Louisa Hill's script takes the archetypes and templates from Hellenistic religion, reshaping them into a compelling story of a mother and daughter separated by far, far more than mere time, distance or generation--yet remaining connected in some startling ways.

Dee (Corryn Cummings) we meet as a middle aged woman, parent to the intense Corie (Michaela Slezak).  They don't seem to get along.

Credit: Ed Krieger
Act One for the most part consist's of Dee's story, of how as a Roman Catholic girl in the 1960s she got pregnant and the not-so-little Hell she went through as a result.  Betrayed by her parents, rejected by the biological father of her baby, enduring the scorn and pressure--and sometimes torture--leading up to abandoning her child.  In a series of letters to her daughter, left in a file made available when she comes of age, Dee pours out events.  In her own way a rebel, she adored living things--gardens, trees, fruit, flowers.  Her parents, hailing from (and feeling shame for) farm stock, did not understand.  Nor in the end did they seemingly realize they'd driven their child to salt her own garden.

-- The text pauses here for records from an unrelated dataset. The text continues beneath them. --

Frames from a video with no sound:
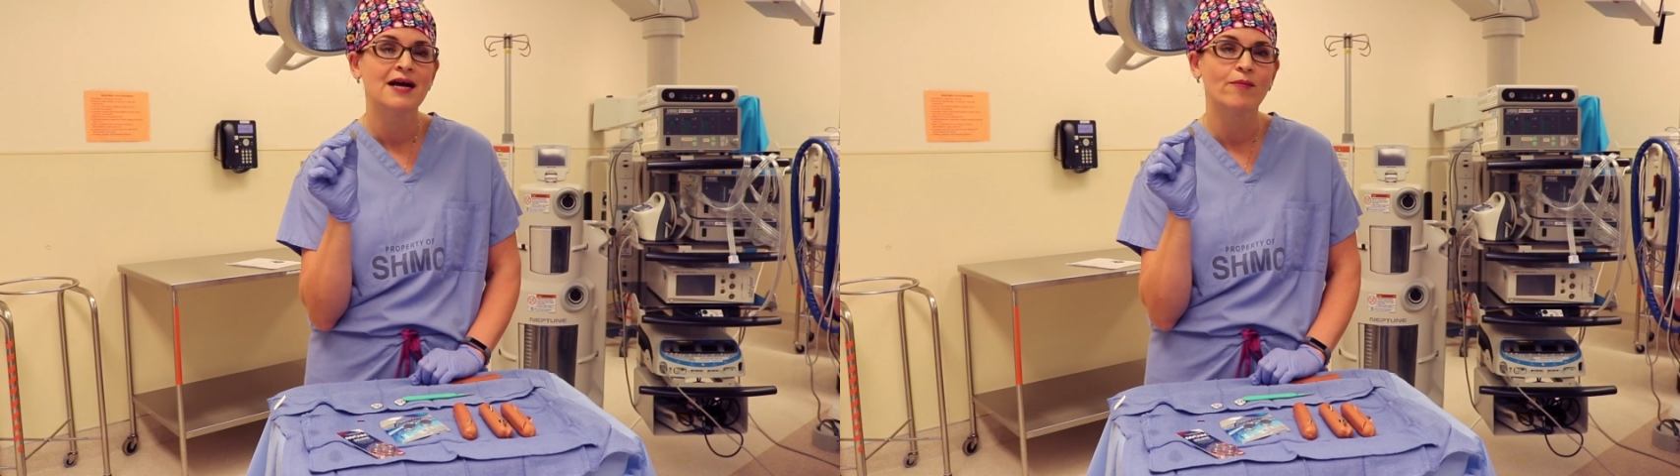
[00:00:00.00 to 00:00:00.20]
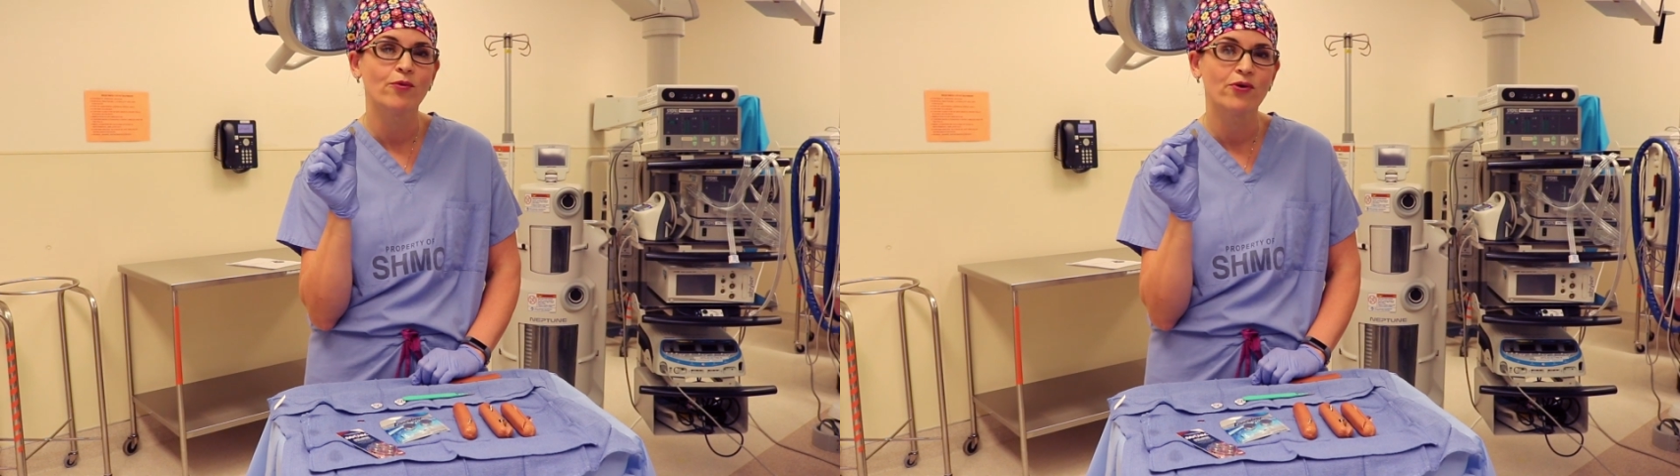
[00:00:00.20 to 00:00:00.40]

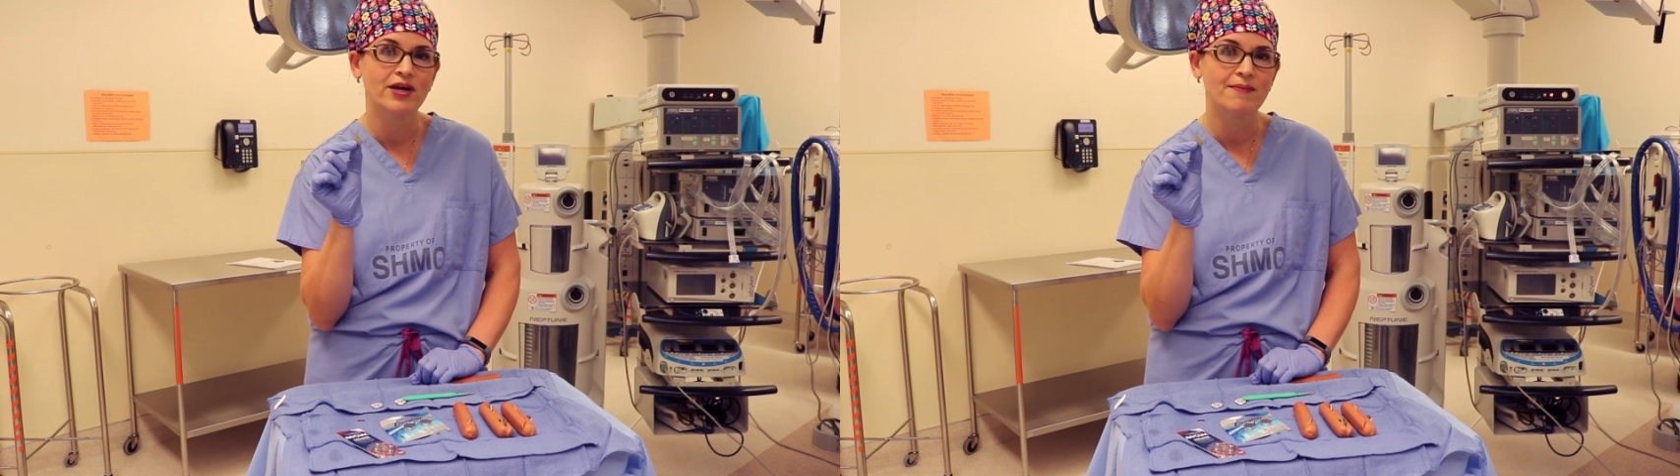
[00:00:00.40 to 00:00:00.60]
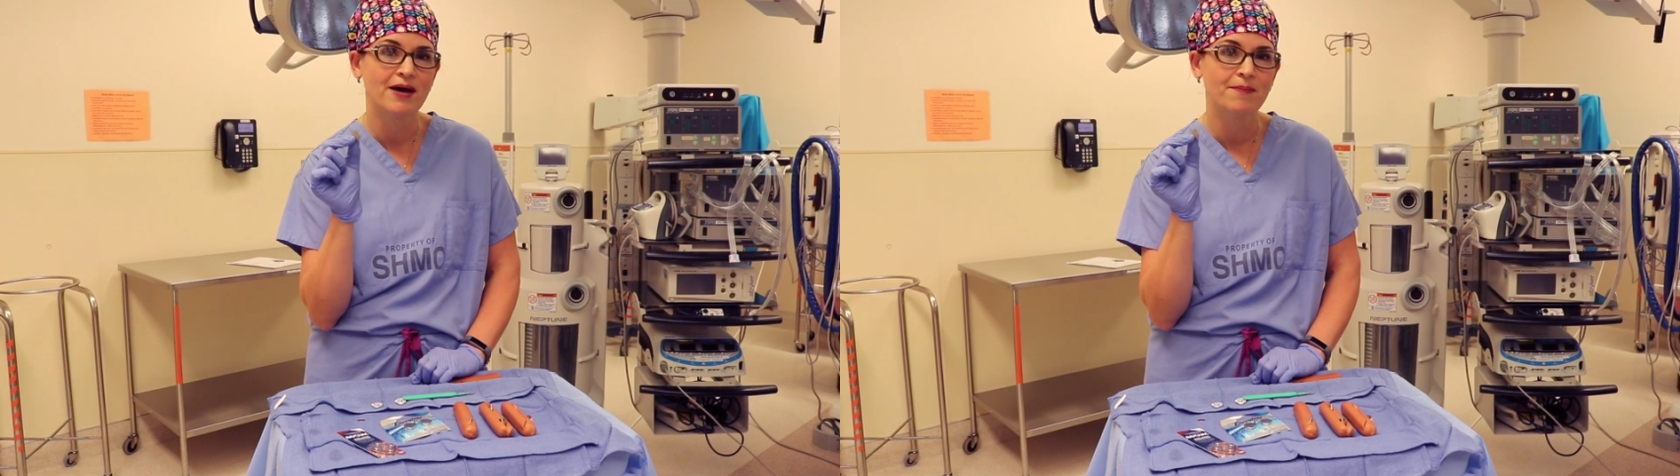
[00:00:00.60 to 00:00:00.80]
I'm
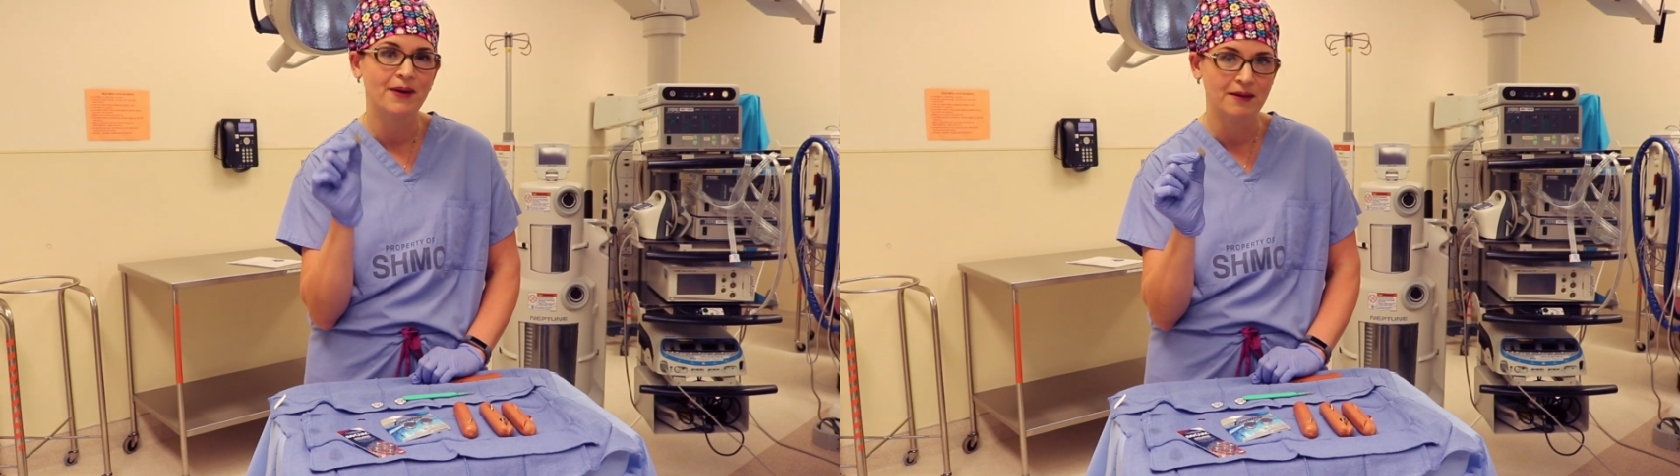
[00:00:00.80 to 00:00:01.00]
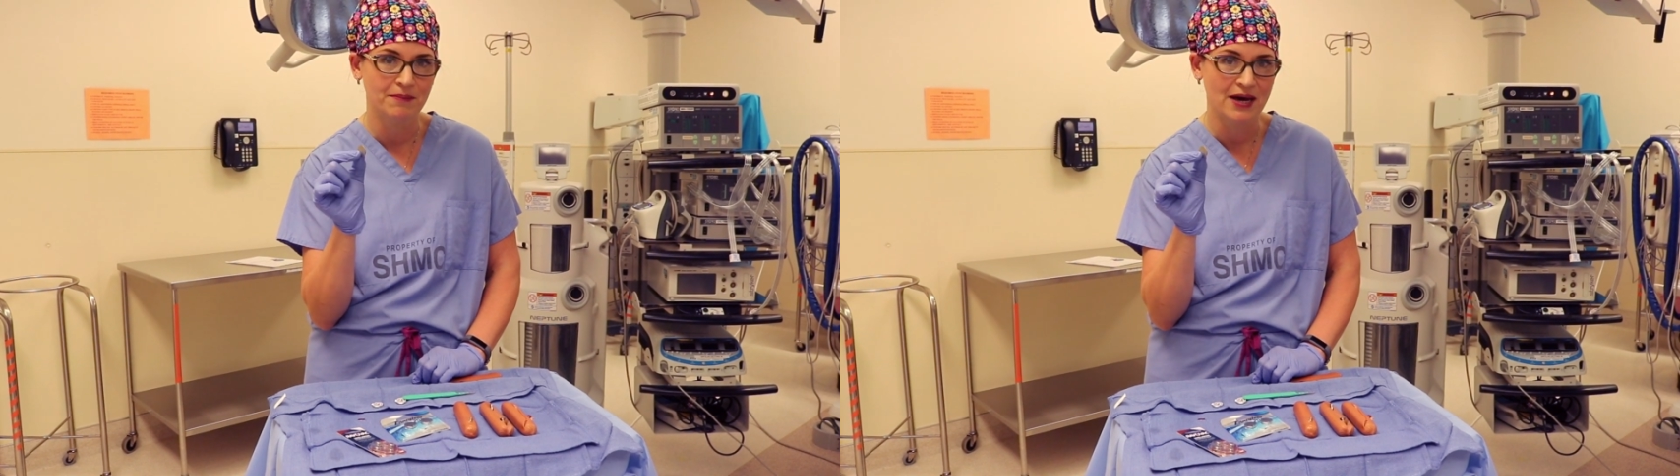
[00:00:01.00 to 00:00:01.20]
worried about a
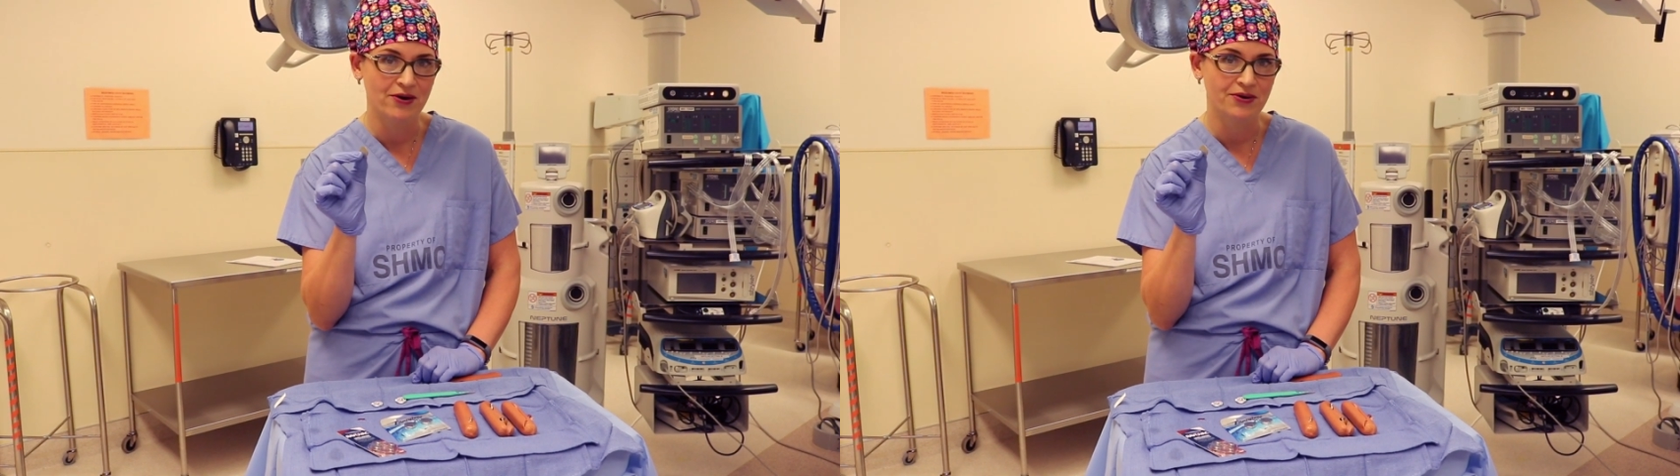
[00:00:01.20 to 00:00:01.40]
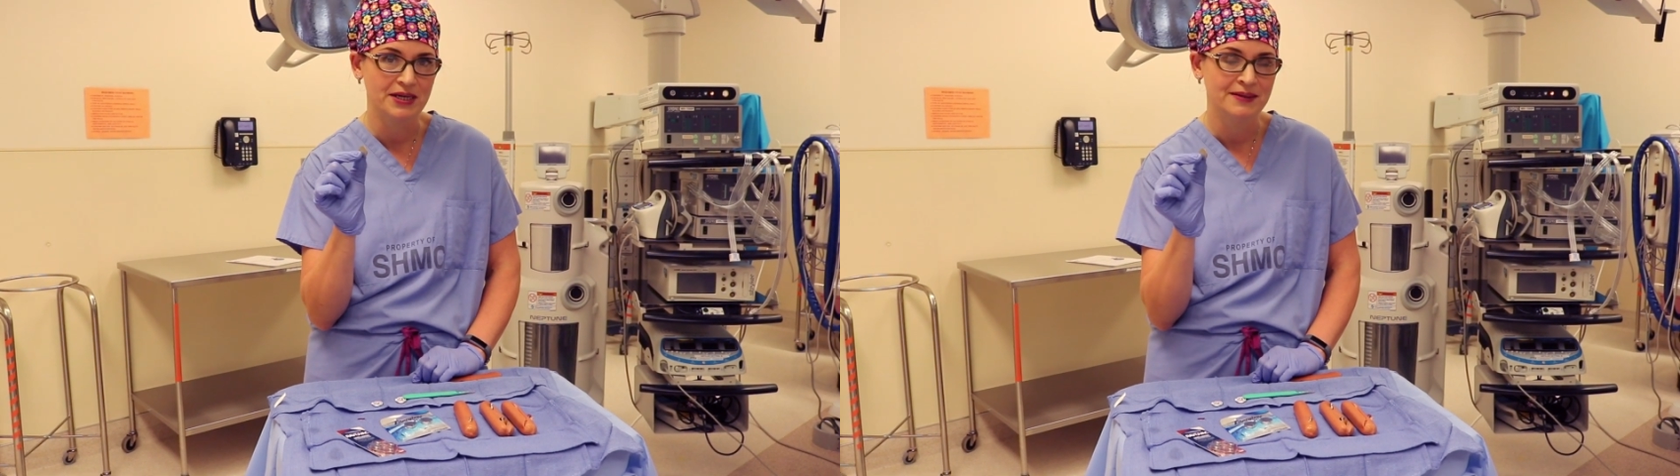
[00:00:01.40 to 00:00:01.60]
button
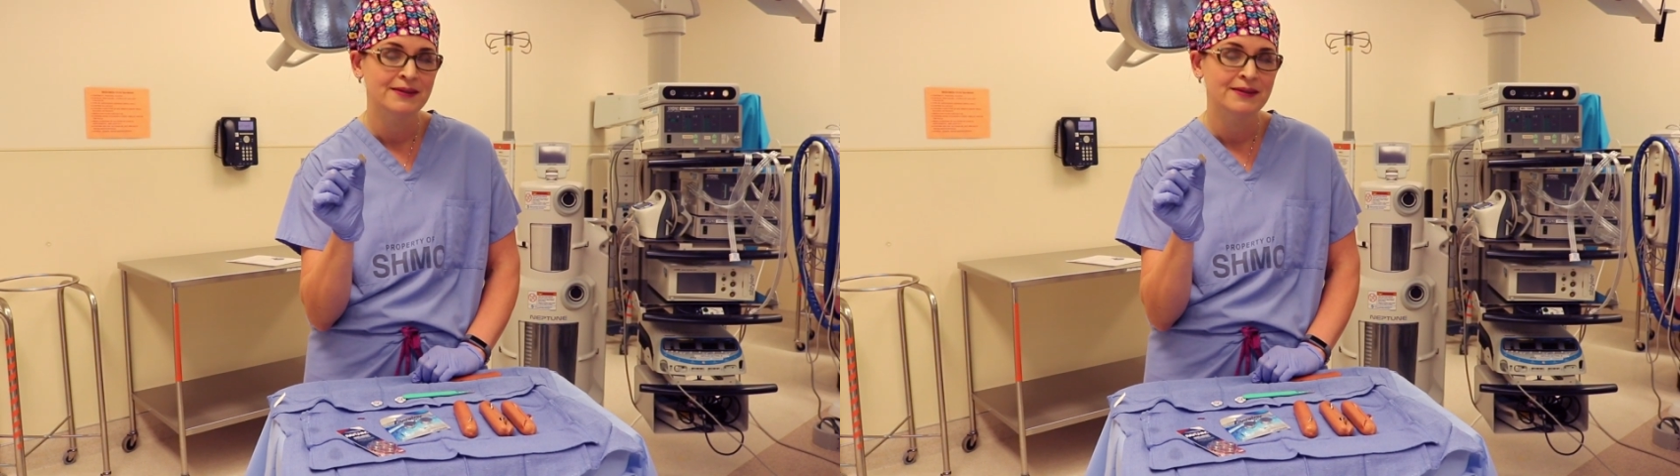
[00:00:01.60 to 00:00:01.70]
battery.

 Act Two--as you perhaps guessed, focuses on Corie, that little girl given up for her own good, in a deep wild hope she would be happy.  In fact, her story turns out even worse than Dee's.

Credit: Ed Krieger
Primly informed she was evil, Corie lost her first home because the man and woman who so wanted a child didn't want her.  The second fell away when she told a terrible truth (and of course was not believed).  Third because by then she was a problem child, with issues and rage to spare.  Little wonder she discovered and fell in love with METAL!  Or the letters from her birth mother left a nauseous feeling behind.

What follows, though, proves the very embodiment of the myth from which the story derives.  Because like Earth and Fire, Life and Death prove but two polarities which naturally coexist.  So Persephone/Corie and Demeter/Dee do in fact find a way to be part of each others' lives--almost against their will.  Because fundamentally they are two women against the rest of the world--embodies in the Chorus (Andrian Gonzalez and Amy Harmon) who between them bring the rest of this world to the stage.  Parents.  Lovers.  Teachers.  Homeless.  Crime victims.  The lot.  Honestly theirs are secondary, sometimes tertiary characters, so they remain almost cyphers on the page.  It is the cast and director who make most the most of most of them. But what we see on stage does become a re-enactment of myth.  Which makes it a ritual, which in turn theatre has always been.

It certainly was when plays based on this tale were first told and performed.

Lord of the Underworld’s Home for Unwed Mothers runs at 8:30pm Fridays and Saturdays, 3pm on Sundays through May 28, 2017 at the Skylight Theatre at 1816 1/2 N. Vermont Ave, LA, 90027.